• El día que enseñé el culo en yoga 

Empezar un nuevo hobby no es cosa menor, o, dicho de otra manera, es cosa mayor (como ya dijo Rajoy en su momento). Salir de tu zona de confort no suele ser fácil y por eso yo estuve posponiendo la idea de apuntarme al gimnasio varios años. Pero finalmente me armé de valor, me puse mi mejor camiseta de Caja Rural y me animé a buscar alguna clase que me llamase la atención.

Después de valorar las 300 clases que ofrecía mi gym, decidí que descartaría todo lo que implicase dar puñetazos y patadas al aire porque después de un embarazo una no estaba precisamente en la forma física de Rafael Nadal. Así que me decanté por algo más “tranquilo” y decidí apuntarme a yoga.

A la semana siguiente cuando llegué a la clase me sentía como el alien de la foto.

Estaba completamente fuera de lugar y mi cabeza no paraba de repetirme ¡¡¿CÓMO C*ÑO COLOCO LAS MANOS?!!. Os juro que hasta ese día no me había dado cuenta de la cantidad de formas que tiene mi cuerpo de demostrar al resto que estoy como un flan. 

Fijarme en el entorno tampoco ayudó mucho a que me calmara, aquello parecía un gimnasio de Beverly Hills, todo el mundo iba muy preparado, con ropa buena y esterillas que nada tenían que ver con la mía. Las comparaciones son odiosas, pero reconozco que mi esterilla era la más miserable de la clase y me atrevería a decir, que de España entera. Para que os hagáis una idea era igual de impermeable y resbaladiza que una servilleta de bar. De esas que utilizas por necesidad, pero sabes que van a fallarte más que tu ex tras pedirte una segunda oportunidad.

Pero allí estaba yo encima de aquella esterilla fina y traicionera, tratando de seguir a duras penas las cien mil posturas que indicaba el profesor. Hasta que de repente pasó lo inevitable, me resbalé. Me resbalé como nunca un ser humano se ha resbalado. Me resbalé tan fuerte que tuve que poner las manos para no partirme los dientes contra el suelo.

Justo cuando pensé que había esquivado una reconstrucción bucal completa oí un crujido sospechoso y de golpe recordé: Había gente en esa clase con menos edad que mis prendas de gimnasio. Cuando me miré en el reflejo del espejo vi un agujero descomunal en mis pantalones. Mis leggins no se habían roto, se habían desintegrado, lo que es un siniestro total de toda la vida de dios. Dejando mis bragas de Calvin Klon de color verde lima expuestas a los cuatro vientos.

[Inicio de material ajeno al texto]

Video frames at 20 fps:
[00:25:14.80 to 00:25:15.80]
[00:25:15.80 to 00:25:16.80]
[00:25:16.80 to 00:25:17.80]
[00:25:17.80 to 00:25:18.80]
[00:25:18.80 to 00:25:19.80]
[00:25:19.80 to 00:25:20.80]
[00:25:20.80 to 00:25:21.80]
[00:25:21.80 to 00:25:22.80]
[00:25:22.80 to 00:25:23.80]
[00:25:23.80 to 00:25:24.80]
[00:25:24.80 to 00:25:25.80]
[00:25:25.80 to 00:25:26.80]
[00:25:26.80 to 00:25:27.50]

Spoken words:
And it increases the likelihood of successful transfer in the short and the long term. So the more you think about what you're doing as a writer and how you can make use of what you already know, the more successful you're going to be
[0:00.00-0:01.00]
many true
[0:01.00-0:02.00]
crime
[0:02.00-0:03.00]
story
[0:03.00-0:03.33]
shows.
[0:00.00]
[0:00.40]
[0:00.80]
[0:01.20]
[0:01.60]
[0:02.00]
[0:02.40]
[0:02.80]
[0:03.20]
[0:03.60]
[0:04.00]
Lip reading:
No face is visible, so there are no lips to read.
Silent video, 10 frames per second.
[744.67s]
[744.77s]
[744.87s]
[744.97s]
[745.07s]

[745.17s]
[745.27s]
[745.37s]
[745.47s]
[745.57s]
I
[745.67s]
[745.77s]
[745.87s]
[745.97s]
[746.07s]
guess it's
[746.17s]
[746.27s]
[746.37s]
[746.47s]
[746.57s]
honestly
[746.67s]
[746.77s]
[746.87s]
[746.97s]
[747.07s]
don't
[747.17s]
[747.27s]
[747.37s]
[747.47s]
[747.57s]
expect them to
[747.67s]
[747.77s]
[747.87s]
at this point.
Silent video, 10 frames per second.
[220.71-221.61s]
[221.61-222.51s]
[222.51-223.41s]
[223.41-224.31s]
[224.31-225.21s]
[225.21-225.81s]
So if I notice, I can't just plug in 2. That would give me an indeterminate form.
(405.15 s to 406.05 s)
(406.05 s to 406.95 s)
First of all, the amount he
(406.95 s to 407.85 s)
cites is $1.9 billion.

 En ese momento os juro que quise abandonar silenciosamente la clase, coger mi pasaporte y empezar una nueva vida en una remota aldea de Taiwán. Pero como estaría feo abandonar a mi familia y amigos sin decir nada decidí enfrentarme a la vergüenza y mirar a mi alrededor. Para mi sorpresa casi nadie me estaba mirando y sólo dos compañeras (que estaban detrás de mí) se dieron cuenta de mi percance pantalonil.

Pero aquel día aprendí dos valiosas lecciones:

  • Invertir en unos buenos leggins salen más barato que un billete de avión a Taiwán.
  • Hagas lo que hagas, ponte bragas.